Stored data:
+++

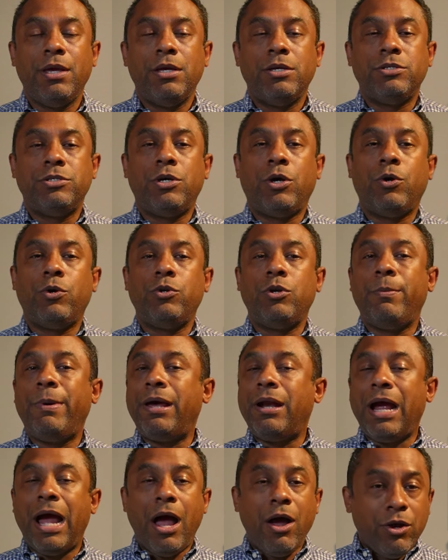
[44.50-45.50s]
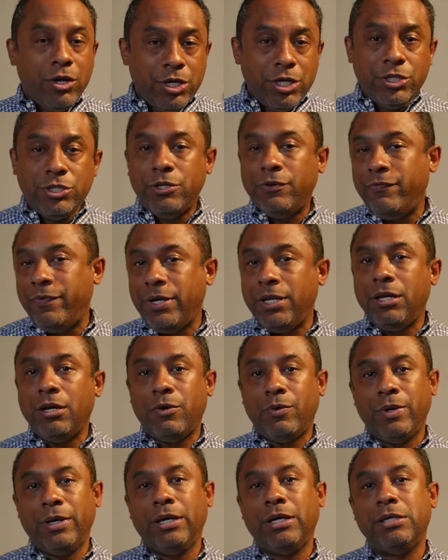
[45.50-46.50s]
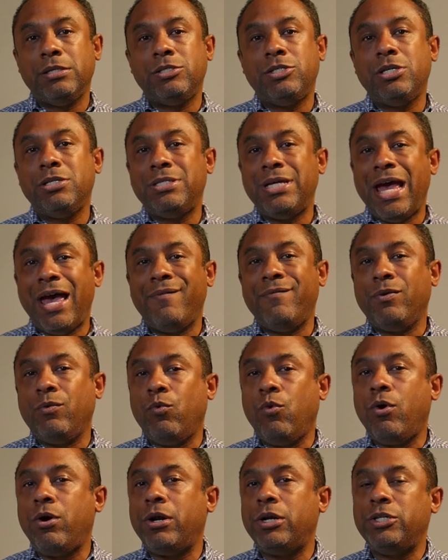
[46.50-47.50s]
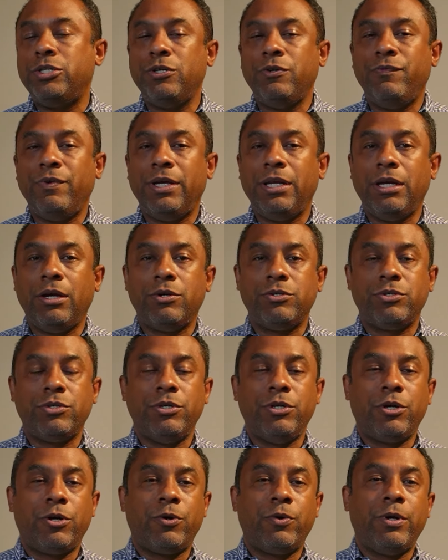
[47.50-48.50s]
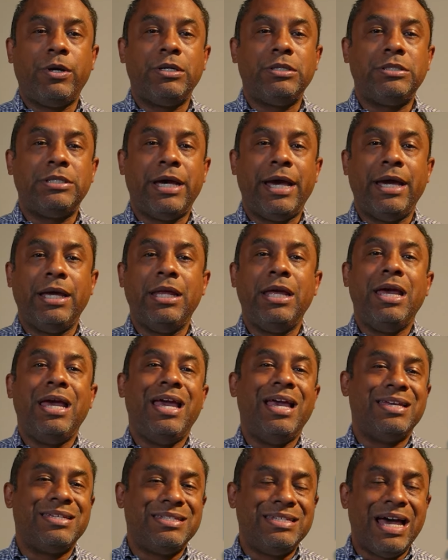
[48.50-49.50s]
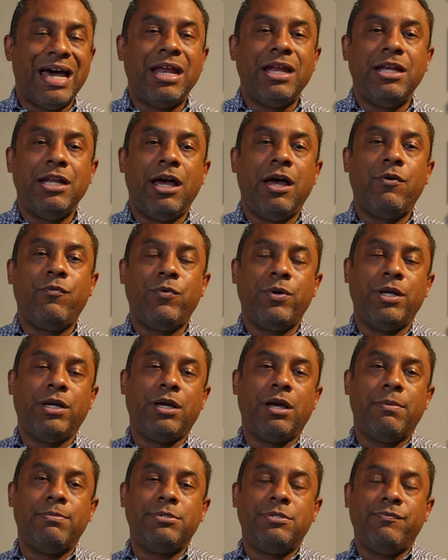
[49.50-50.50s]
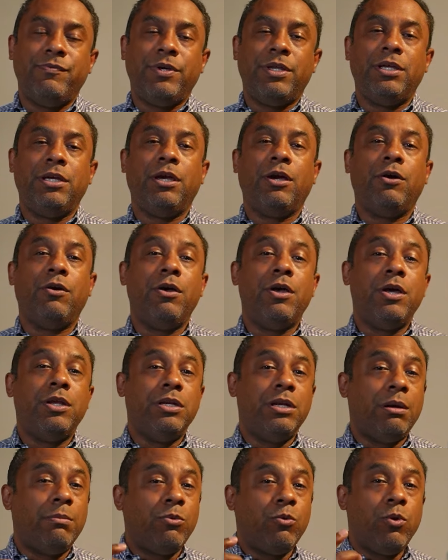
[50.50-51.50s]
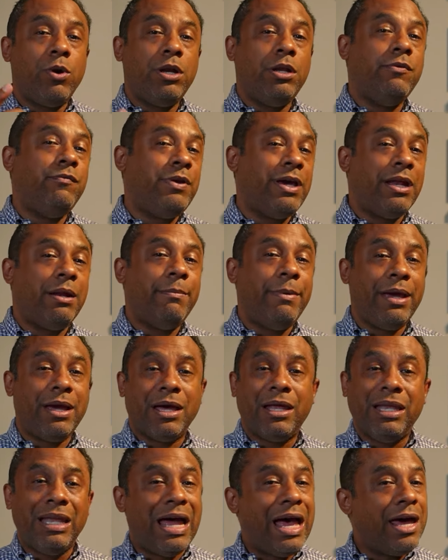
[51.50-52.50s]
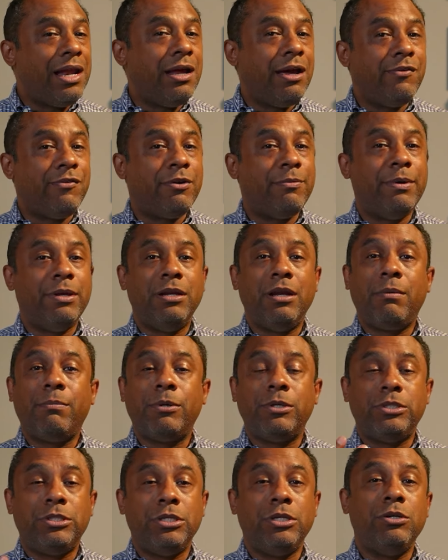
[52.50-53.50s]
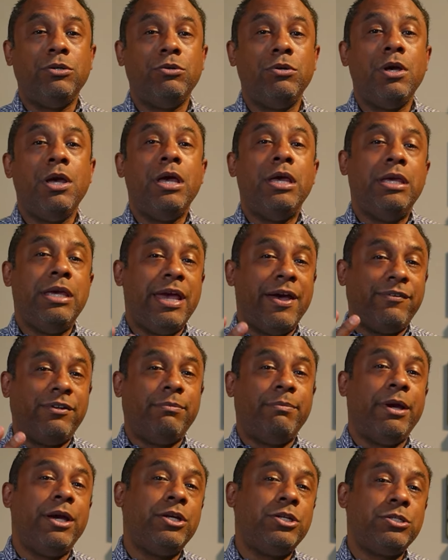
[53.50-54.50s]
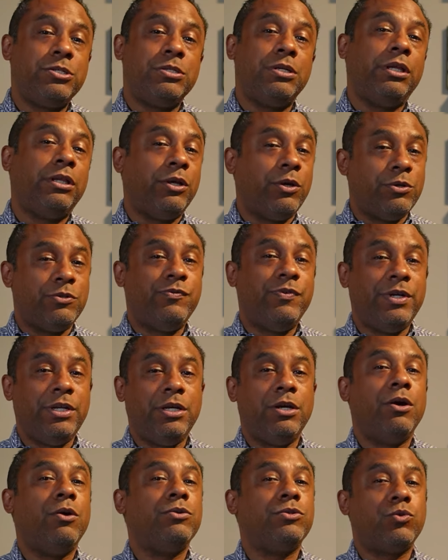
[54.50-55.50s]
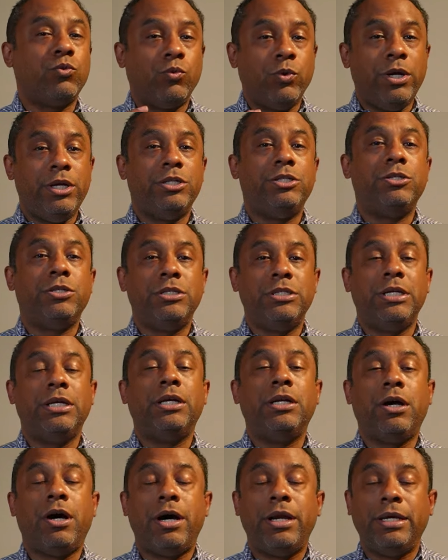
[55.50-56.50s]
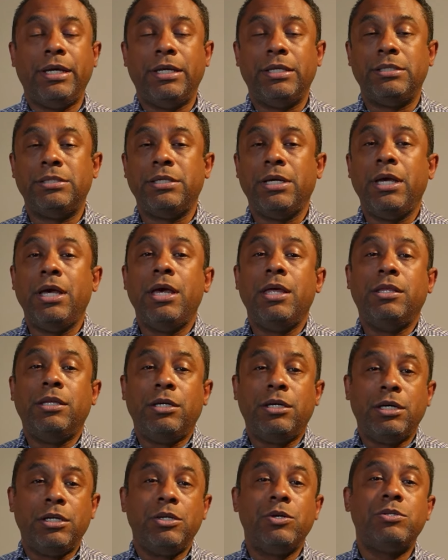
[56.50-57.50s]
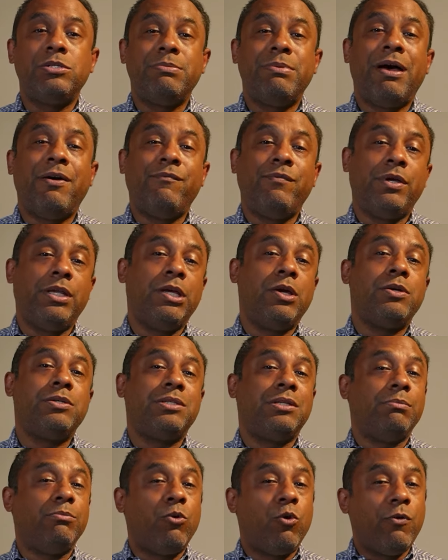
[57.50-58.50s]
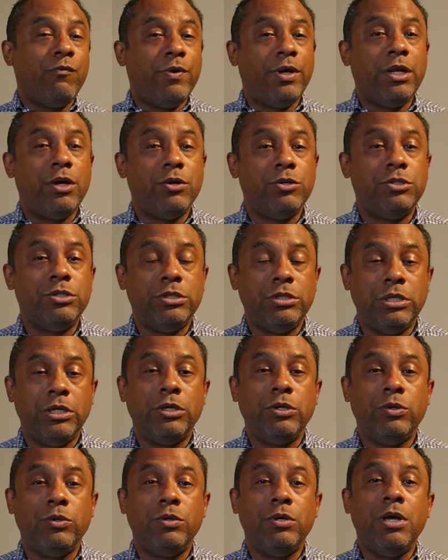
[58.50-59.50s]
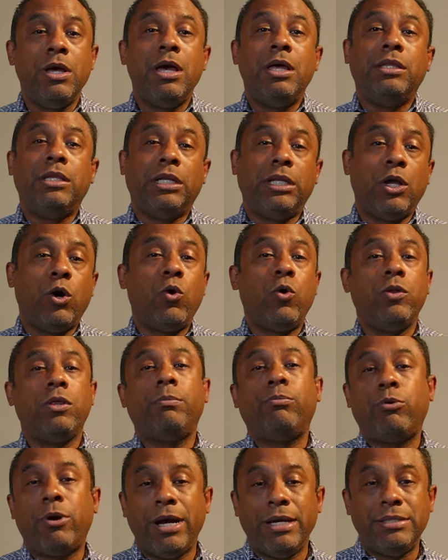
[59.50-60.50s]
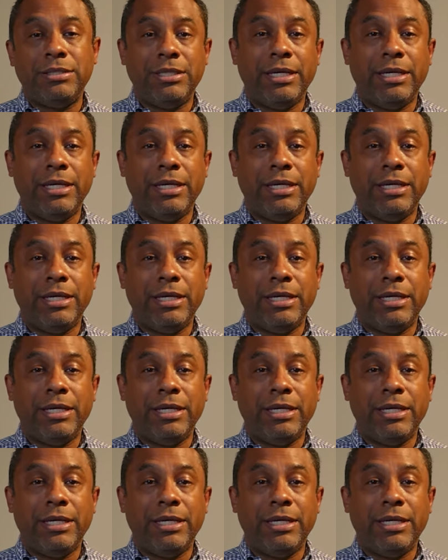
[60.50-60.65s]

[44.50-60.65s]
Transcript: So no matter how good your video is, just having one or two videos on your career site is not enough when it comes to video. Number one, you've got to make a lot of them, and number two, you have to make sure that those videos reach your intended audience. The good news about videos, the more videos you do, the lower the price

+++

§ **WHAT THE TASK ASKS**
What you write should match the entries exactly, except that the pictures are dropped.

§ **YOUR RESPONSE**
[44.50-45.50s]
[45.50-46.50s]
[46.50-47.50s]
[47.50-48.50s]
[48.50-49.50s]
[49.50-50.50s]
[50.50-51.50s]
[51.50-52.50s]
[52.50-53.50s]
[53.50-54.50s]
[54.50-55.50s]
[55.50-56.50s]
[56.50-57.50s]
[57.50-58.50s]
[58.50-59.50s]
[59.50-60.50s]
[60.50-60.65s]

[44.50-60.65s]
Transcript: So no matter how good your video is, just having one or two videos on your career site is not enough when it comes to video. Number one, you've got to make a lot of them, and number two, you have to make sure that those videos reach your intended audience. The good news about videos, the more videos you do, the lower the price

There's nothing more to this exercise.